I used to work one of the top 1000 visited websites, and we have massive bot issues where 60% of our traffic was bots and had to implement solutions similar to cloudflare to reduce the bots. Also, with the raise of ai, it's become even more important since a lot of ai data scraping companies do not respect robots.
Do you really want to implement http, ssl and tls; all by your self, what about security hash algorithms? Re inventing the wheel means you also get to go through all the bugs and s purity issue that these open source libraries went through. This is a type of opinion I would expect some one with no understanding about security saying.
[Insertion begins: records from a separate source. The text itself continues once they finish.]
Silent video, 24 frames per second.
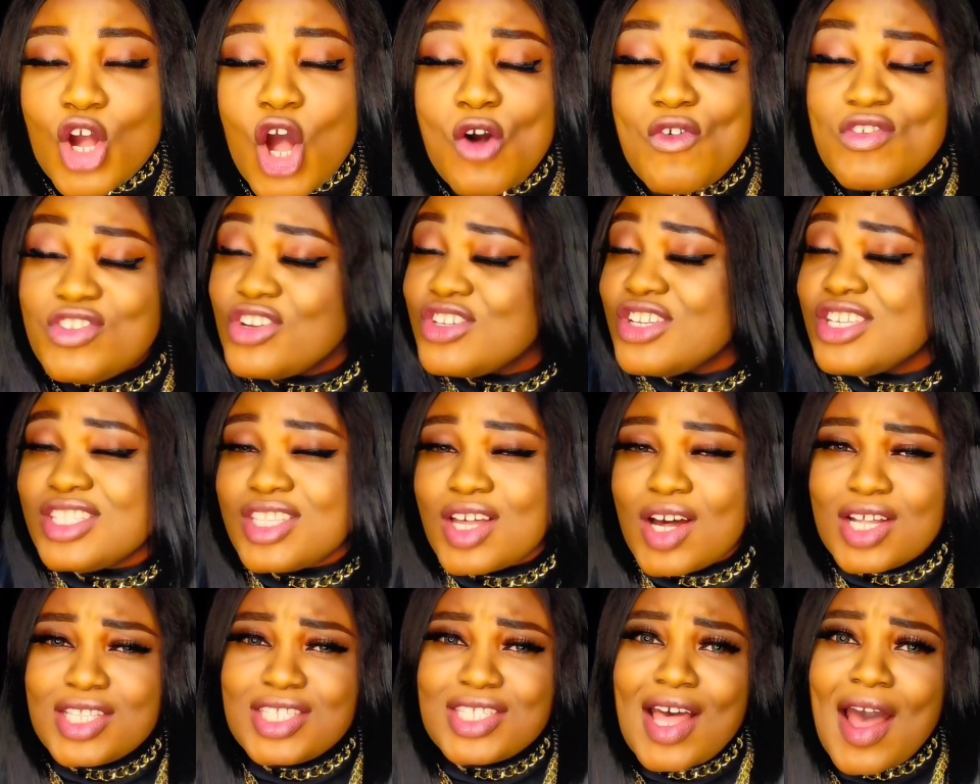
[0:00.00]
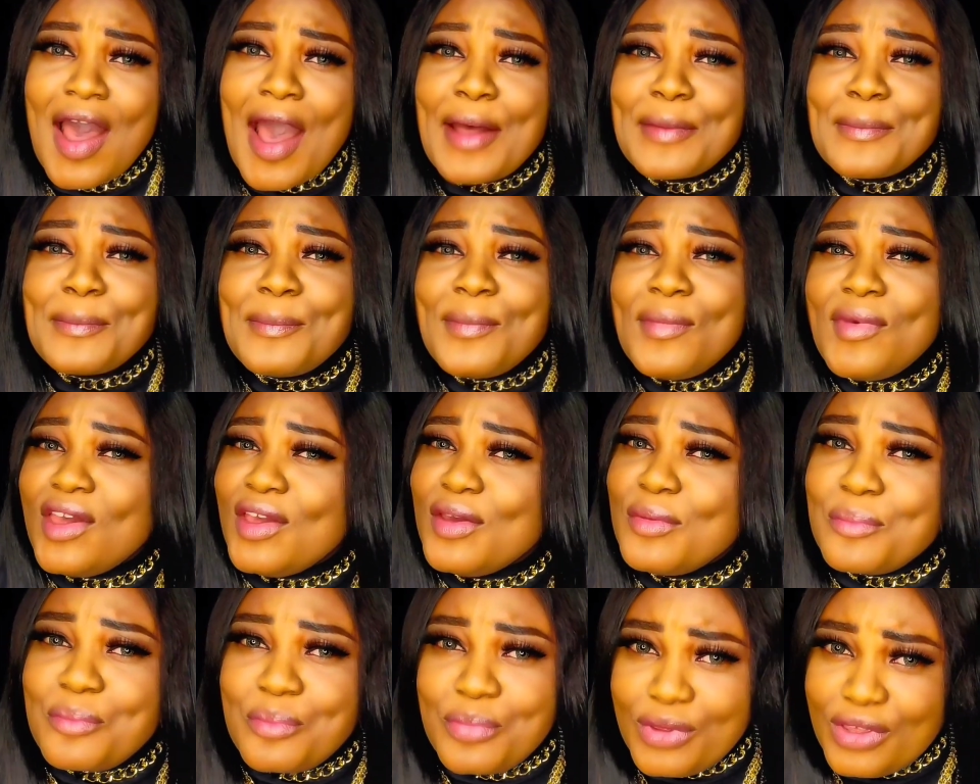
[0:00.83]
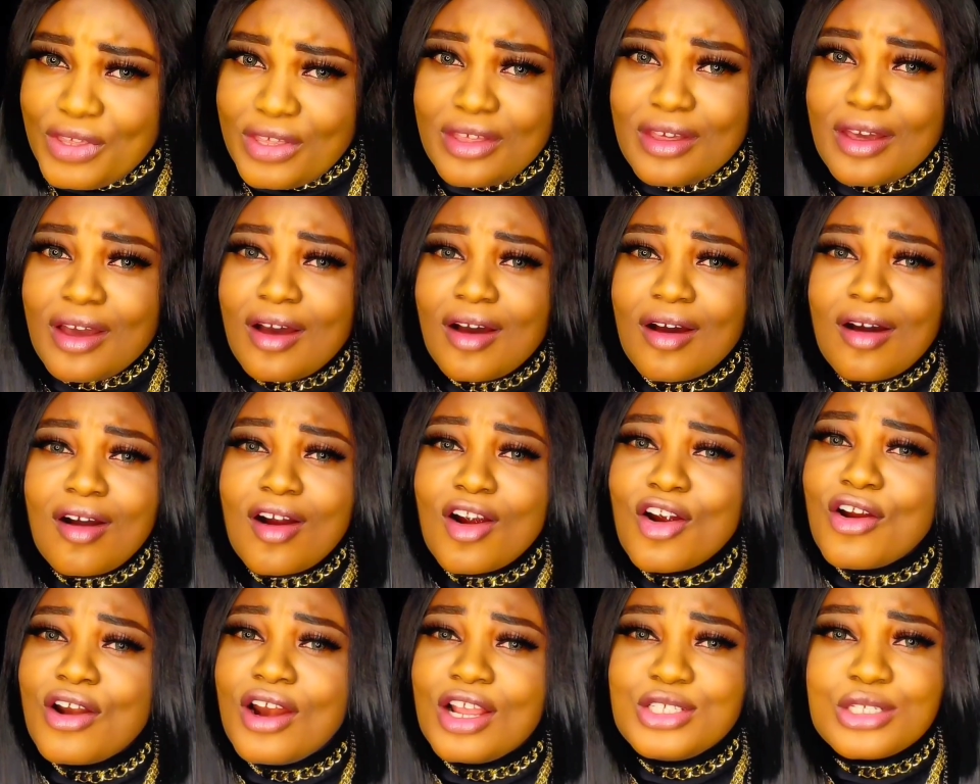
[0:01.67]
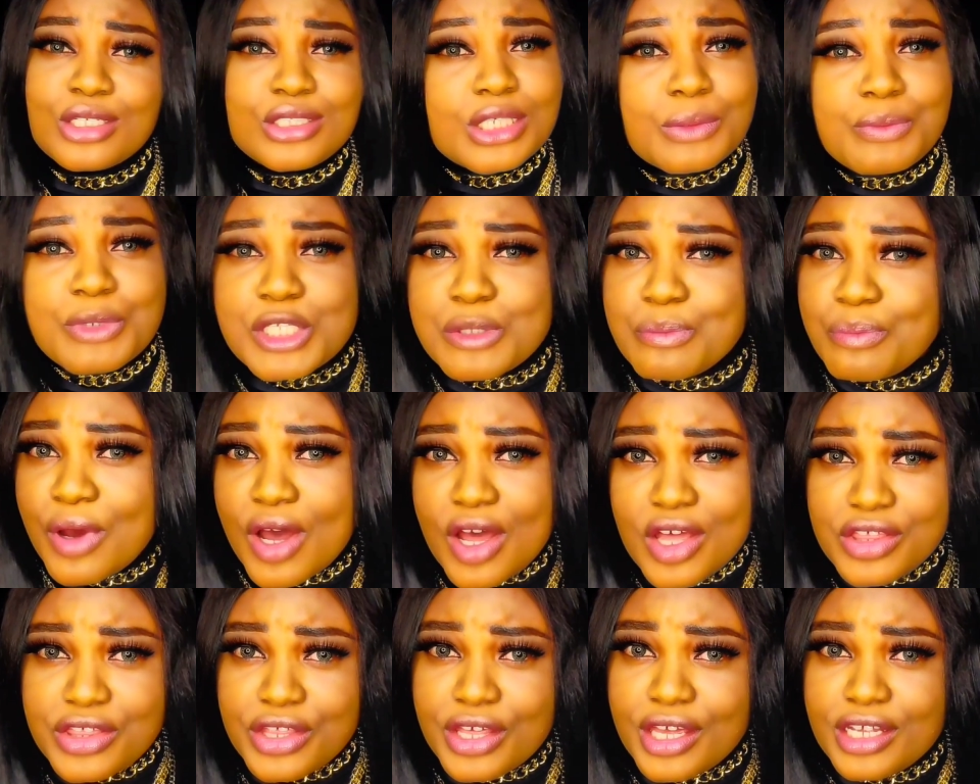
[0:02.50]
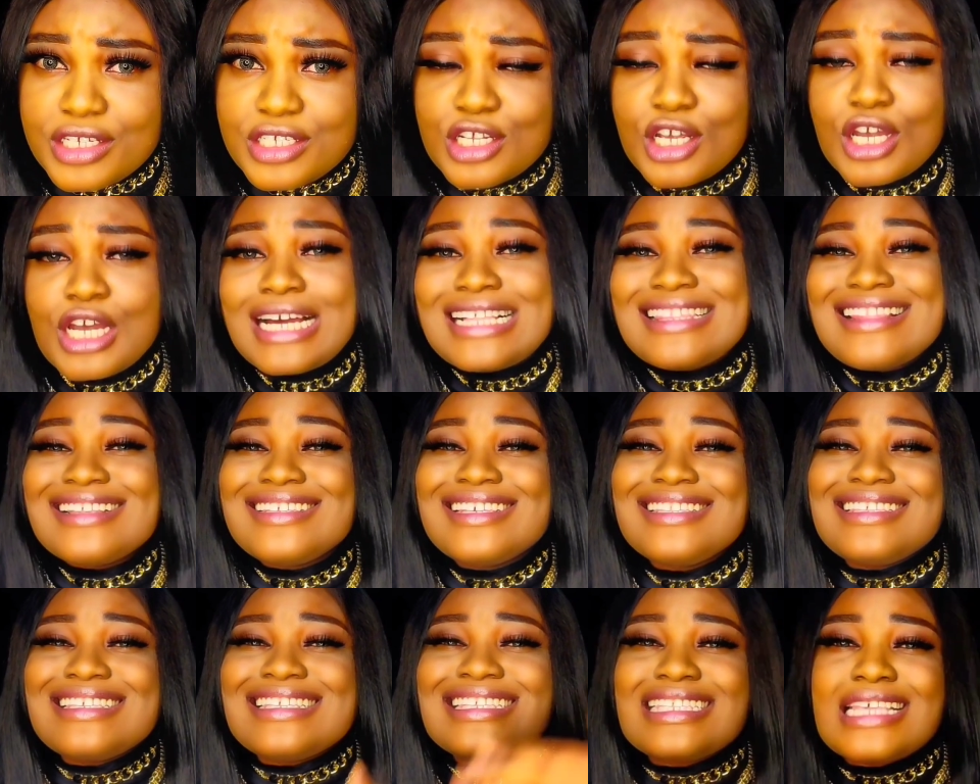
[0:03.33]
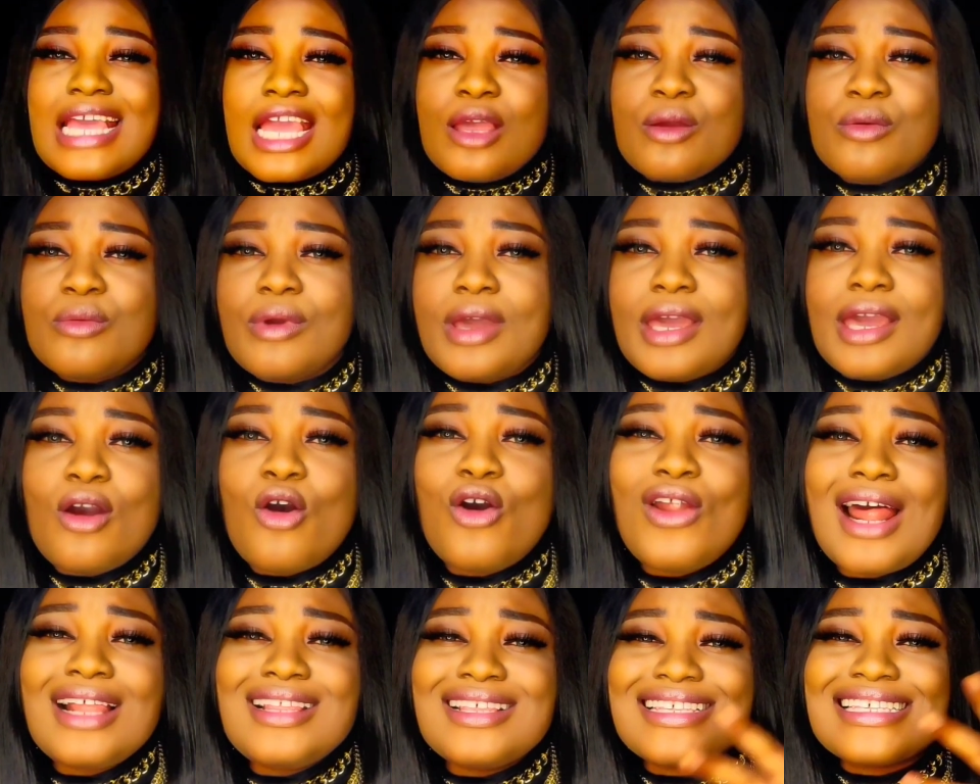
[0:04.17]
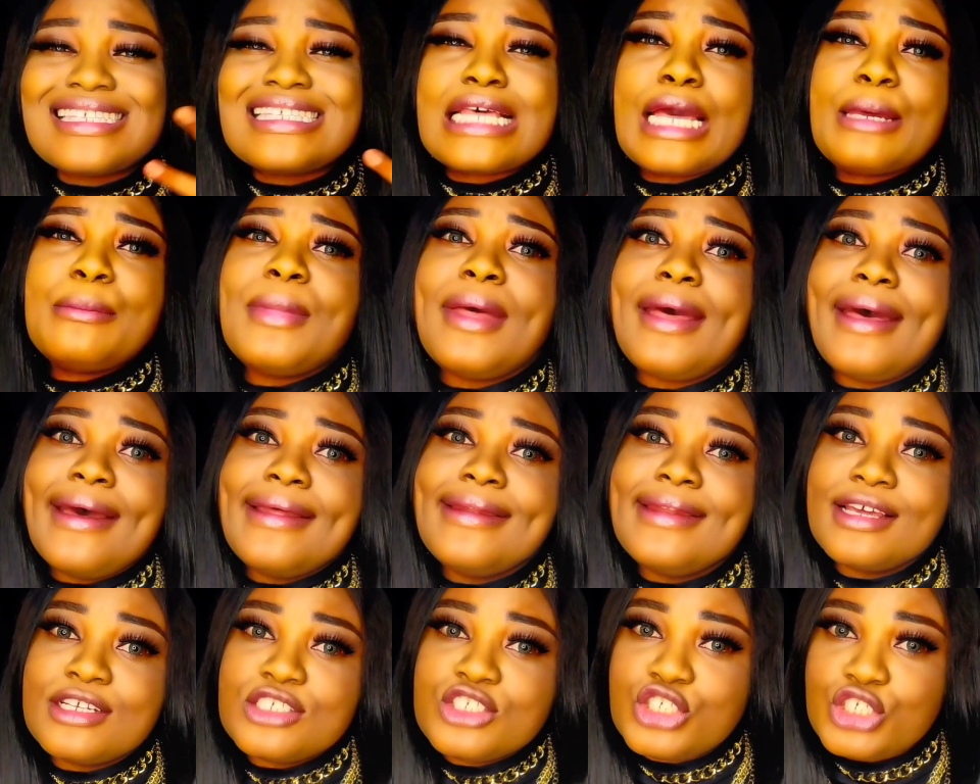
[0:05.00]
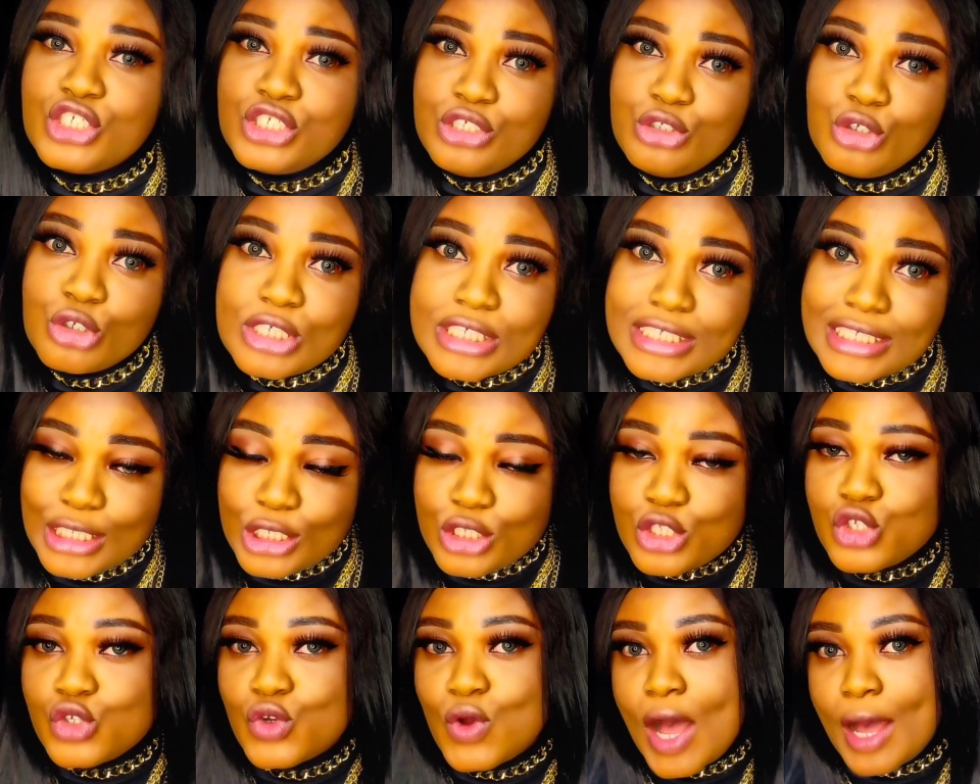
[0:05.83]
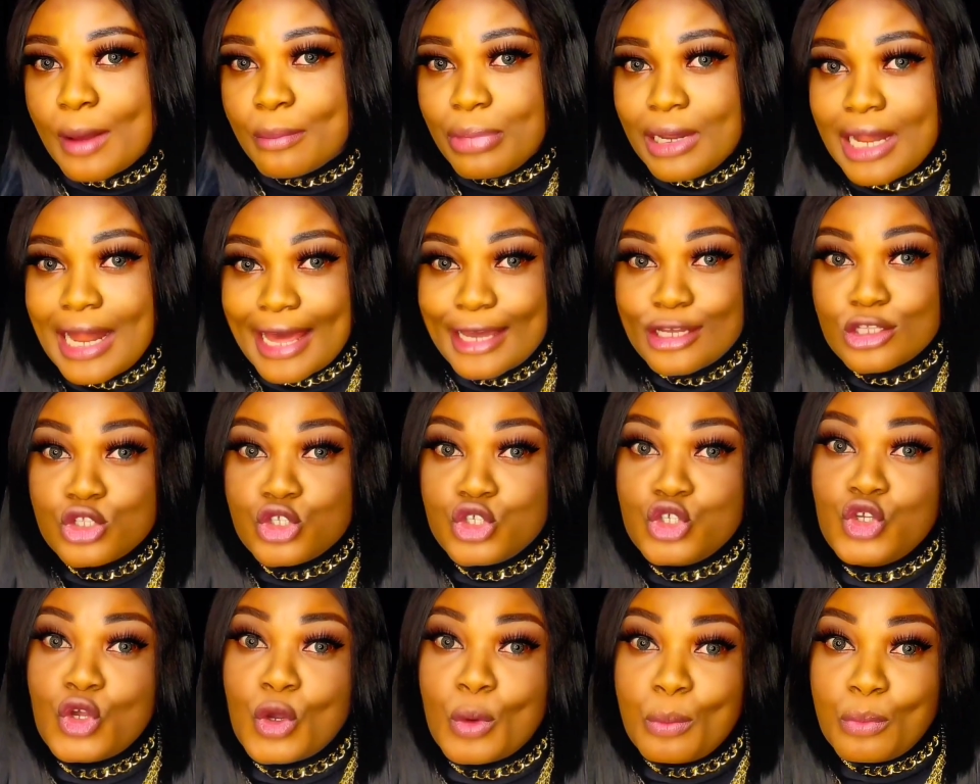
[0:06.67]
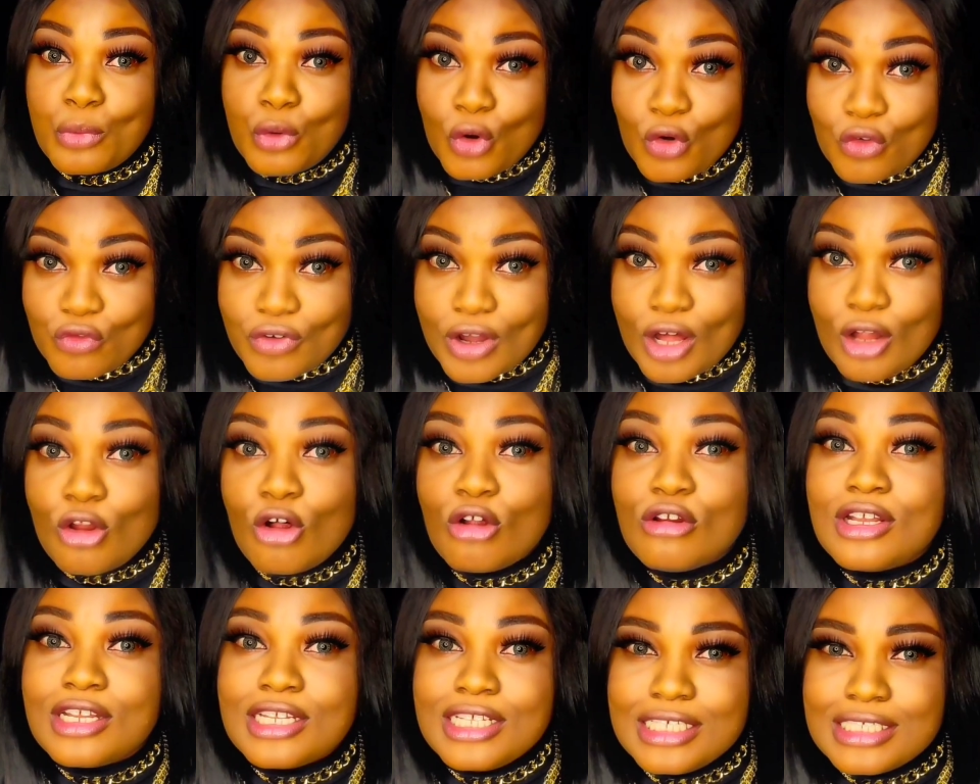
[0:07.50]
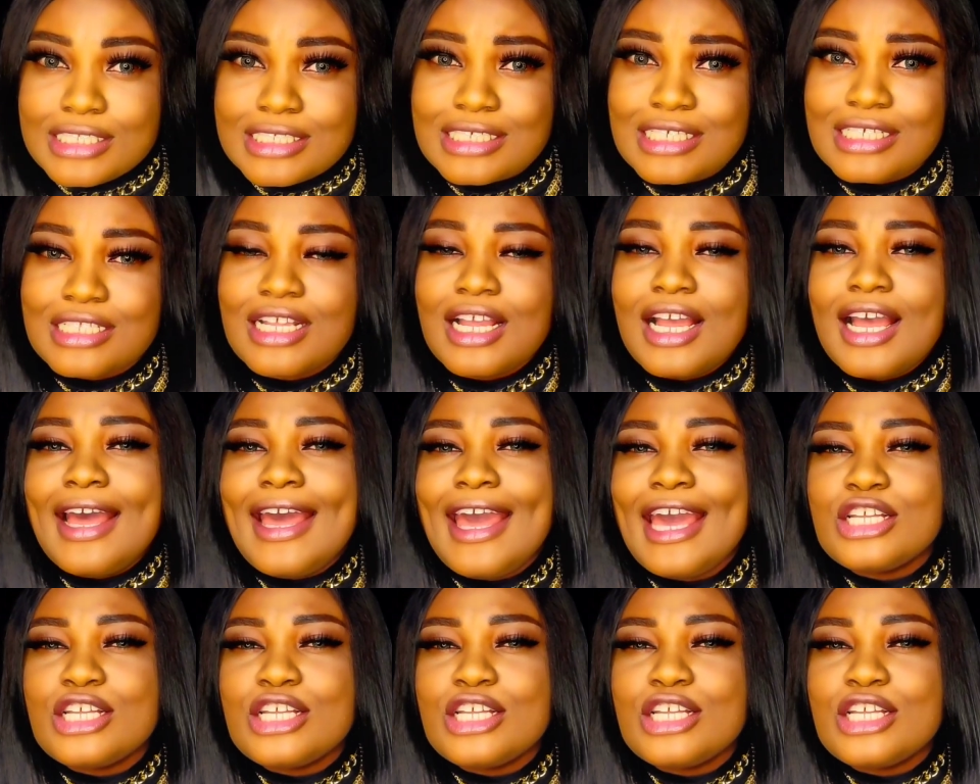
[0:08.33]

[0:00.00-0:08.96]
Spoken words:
conversation starts, and maybe a relationship is birthed. That is the same way, or that is the same energy you need to apply to your profile on LinkedIn.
If you're building an application that depends heavily on networking for either its performance or reliability, then yes, you are better off rewriting those components and taking on ownership of hardening them to satisfy your requirements than you are relying on someone else that doesn't know your use case and has no incentive to making it work well making sure it works well for you.
HTTP is fairly trivial as well; if you're afraid of little things like that, you'll never deliver best-in-class software.
Assuming you do have enough understanding of secure programming, you can actually forgo most dependencies if you really want. You can ignore most edge cases which have to be implemented if you exactly follow the standard (e.g. HTTP parsing rules), supporting only one ciphersuite that is known to be safe and widely used, and so on. Of course that still doesn't justify the use of assembly.
You do know a router requires a public IP to even work you cannot not have a public IP. Either the people who rite those rules have no idea about computers or you miss read something.
Lol my company is paying a fortune to get off oracle. Anyone that does not need the million features that come with a oracle will eventually move off it. It's way too expensive to use in smaller environments or non mainframe environment's. Oracle has some of the worst pricing and sales techniques.
Once the news agencies find out you are siphoning their stories they will contact you to set up contracts I would imagine that you are getting them for free for now. That is a big cost which is why in your space bloomberg and Refinitiv charge a premium for this kind of feature and they pay their sources based on royalties.
Most stock market news comes from publicly available press releases, earnings call transcripts and 8k filings, I doubt they need to steal stories from news agencies.